Sunday, December 26, 2021

A Great Day with Beethoven and Vivaldi

My musical day started with reading through the second part (the last six sonatas) of Vivaldi's La strava ganza on violin, and reading through some of his l'estro armonico. It seems to me that Vivaldi might have written La strava ganza for students as an enjoyable way to develop their bow arms. L'estro armonico is much more interesting (and much more difficult). It's not something just to read through. I definitely want to explore each piece carefully and thoughtfully.

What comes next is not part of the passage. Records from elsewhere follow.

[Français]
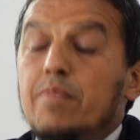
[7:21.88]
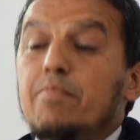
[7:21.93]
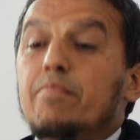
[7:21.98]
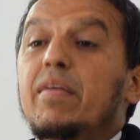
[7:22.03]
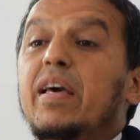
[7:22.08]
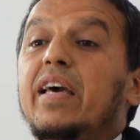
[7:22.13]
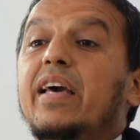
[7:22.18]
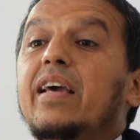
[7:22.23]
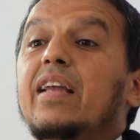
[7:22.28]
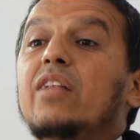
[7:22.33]

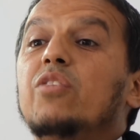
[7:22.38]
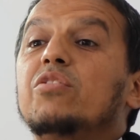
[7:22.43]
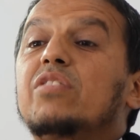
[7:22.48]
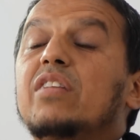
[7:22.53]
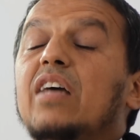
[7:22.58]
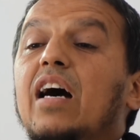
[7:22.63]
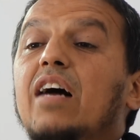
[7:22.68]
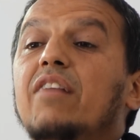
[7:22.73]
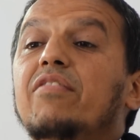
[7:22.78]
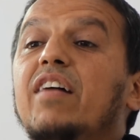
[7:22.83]
Mais le
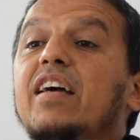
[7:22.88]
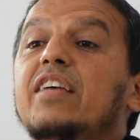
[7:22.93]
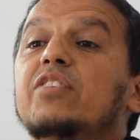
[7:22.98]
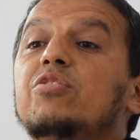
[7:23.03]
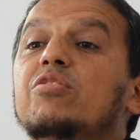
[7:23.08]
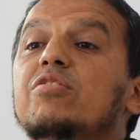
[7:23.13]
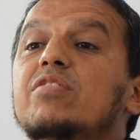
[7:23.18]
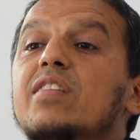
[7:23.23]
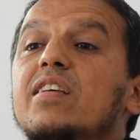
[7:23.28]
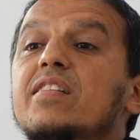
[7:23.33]
travail
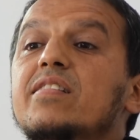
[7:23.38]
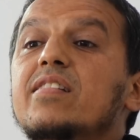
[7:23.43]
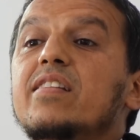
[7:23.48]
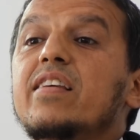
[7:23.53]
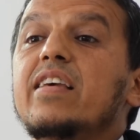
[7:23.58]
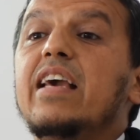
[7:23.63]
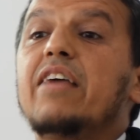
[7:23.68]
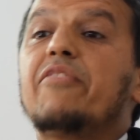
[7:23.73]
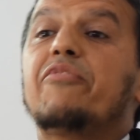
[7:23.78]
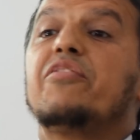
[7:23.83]
du
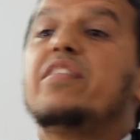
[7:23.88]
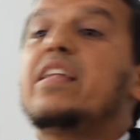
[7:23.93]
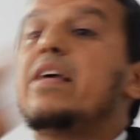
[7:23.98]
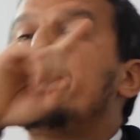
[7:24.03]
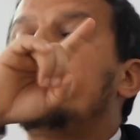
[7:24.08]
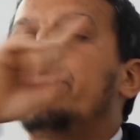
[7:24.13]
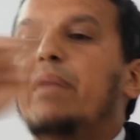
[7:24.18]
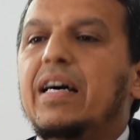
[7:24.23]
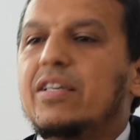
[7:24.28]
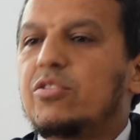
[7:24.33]
CCIF n'est
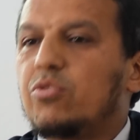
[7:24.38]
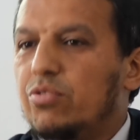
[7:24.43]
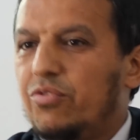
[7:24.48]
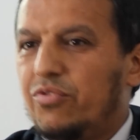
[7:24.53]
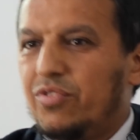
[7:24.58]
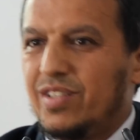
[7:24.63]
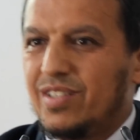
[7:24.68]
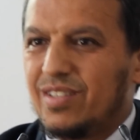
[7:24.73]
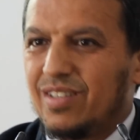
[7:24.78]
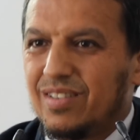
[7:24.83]
pas
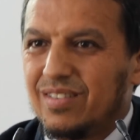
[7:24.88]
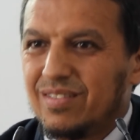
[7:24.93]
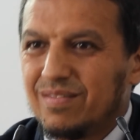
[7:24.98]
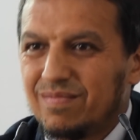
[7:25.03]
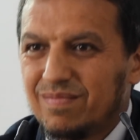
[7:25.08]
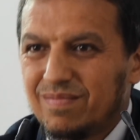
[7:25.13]
suffisant.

Beethoven was on my piano menu, but I decided to skip the early sonatas I had been working on. After the first sonata they do get rather expansive, and since I can't play them at tempo, I tend to lose patience. I decided try playing the Pathetique Sonata. I know that the piece is quite economical: it has lots of bang for the buck, so to speak. I have analyzed the piece, and taught it to countless musical appreciation students over the years, but, until now, I have never been able to play the Pathetique well enough to understand what is going on in it pianistically.

Being able (finally) to observe how Beethoven writes for the piano by playing this piece feels like a gift. Playing it (for me, with my particular set of purposes) is like putting on Beethoven's shoes and going for a walk in his neighborhood.

Over the past several years I have come to understand that my relationship to music is extremely physical. Holding the music (not the sheet music, but the music itself), whether it is Vivaldi or Beethoven, in my hands, is a richer and richer experience. And the more ways I can enter into that experience, the more I learn about this multi-faceted thing we call music.

Whatever I learned from today's piano time with Beethoven seemed to bleed into today's violin time with Beethoven.